- **EXERCISE INSTRUCTIONS**:
Print the lines of the entries below from the one with "[00:00:00.80 to 00:00:01.60]" through the final line, exactly as they appear. The pictures are not part of the copy.

══ RECORDS PROVIDED ══

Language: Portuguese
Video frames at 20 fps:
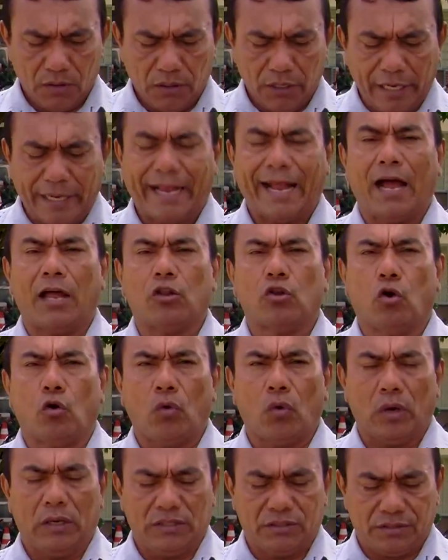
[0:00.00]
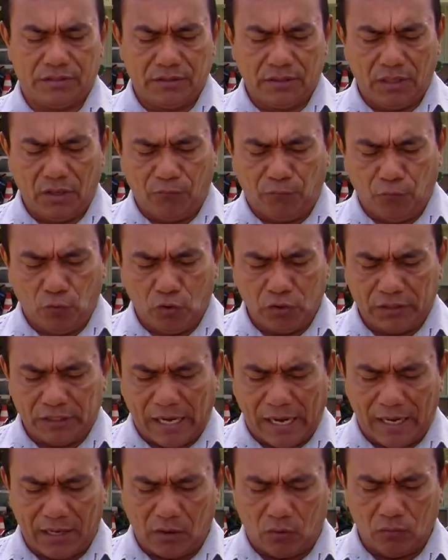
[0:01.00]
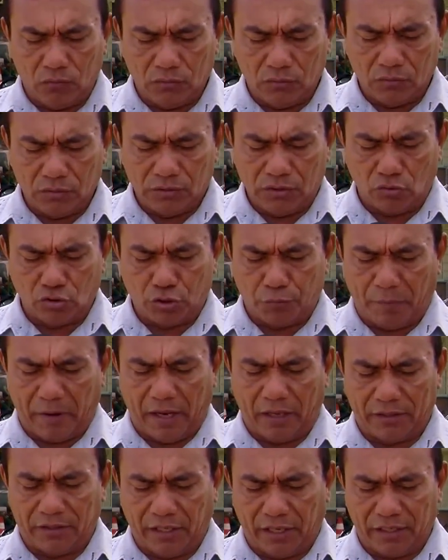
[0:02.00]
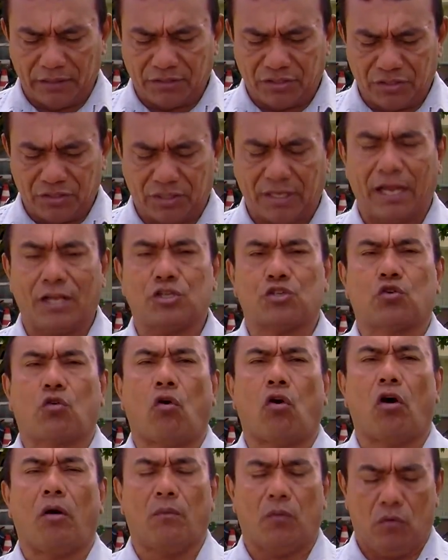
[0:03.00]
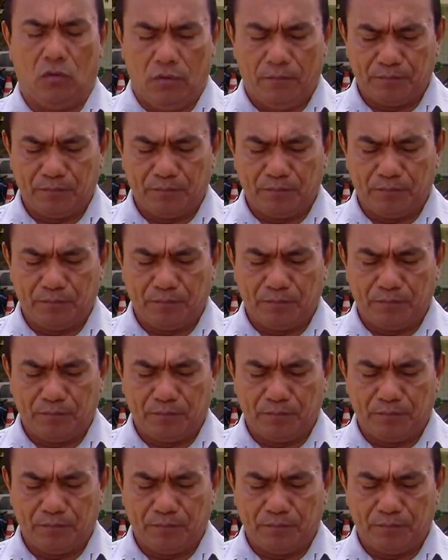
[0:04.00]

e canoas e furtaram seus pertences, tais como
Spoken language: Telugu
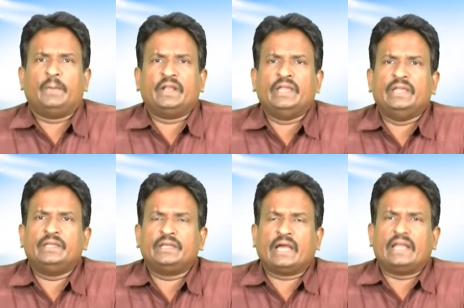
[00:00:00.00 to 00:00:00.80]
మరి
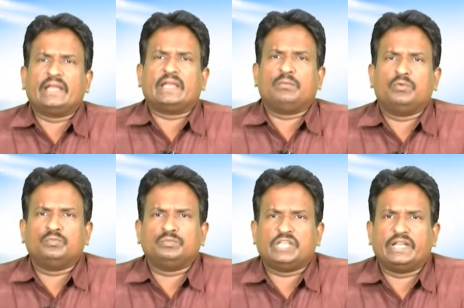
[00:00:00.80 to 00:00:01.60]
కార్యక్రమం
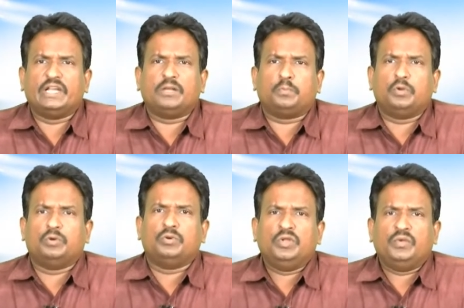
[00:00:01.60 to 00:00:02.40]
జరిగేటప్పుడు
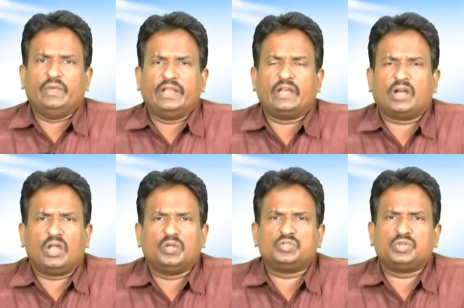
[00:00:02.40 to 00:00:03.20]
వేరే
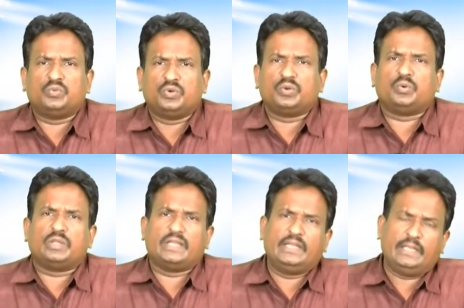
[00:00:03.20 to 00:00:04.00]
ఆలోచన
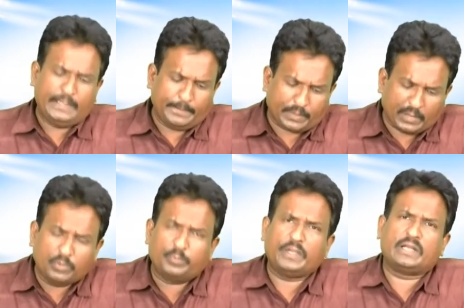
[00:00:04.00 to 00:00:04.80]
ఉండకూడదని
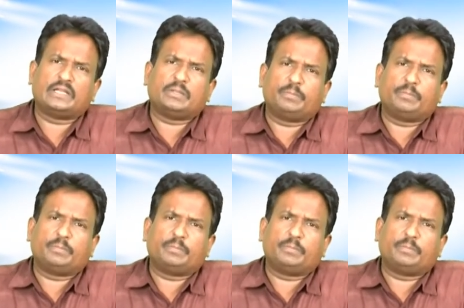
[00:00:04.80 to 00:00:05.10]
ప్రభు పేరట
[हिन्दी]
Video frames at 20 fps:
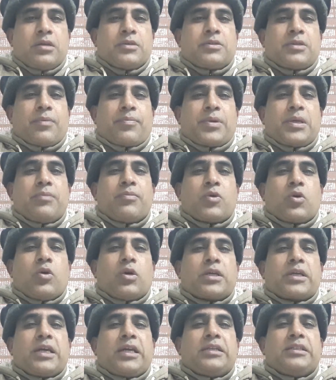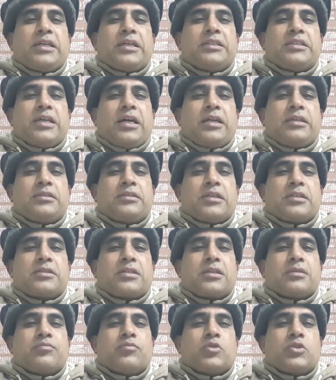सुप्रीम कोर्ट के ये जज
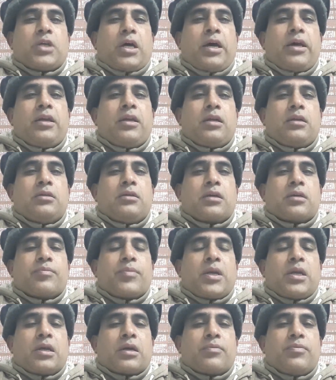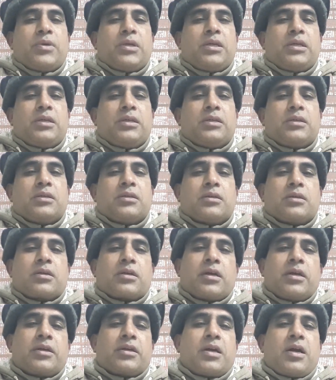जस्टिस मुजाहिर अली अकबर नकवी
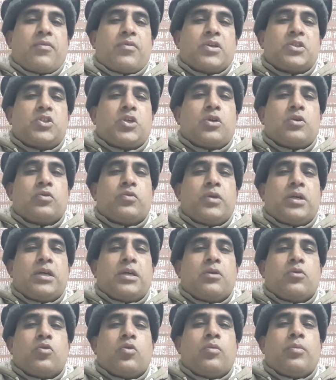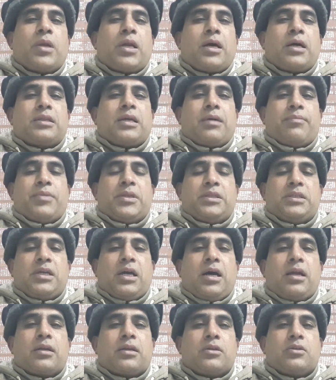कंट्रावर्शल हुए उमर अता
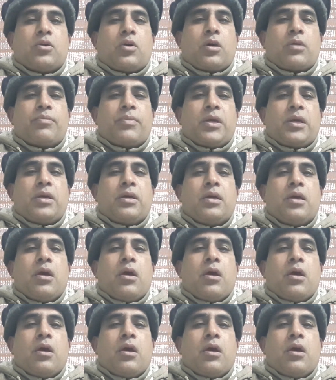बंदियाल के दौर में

═══

- **RESPONSE TO THE EXERCISE**:
[00:00:00.80 to 00:00:01.60]
కార్యక్రమం
[00:00:01.60 to 00:00:02.40]
జరిగేటప్పుడు
[00:00:02.40 to 00:00:03.20]
వేరే
[00:00:03.20 to 00:00:04.00]
ఆలోచన
[00:00:04.00 to 00:00:04.80]
ఉండకూడదని
[00:00:04.80 to 00:00:05.10]
ప్రభు పేరట
[हिन्दी]
Video frames at 20 fps:
सुप्रीम कोर्ट के ये जज
जस्टिस मुजाहिर अली अकबर नकवी
कंट्रावर्शल हुए उमर अता
बंदियाल के दौर में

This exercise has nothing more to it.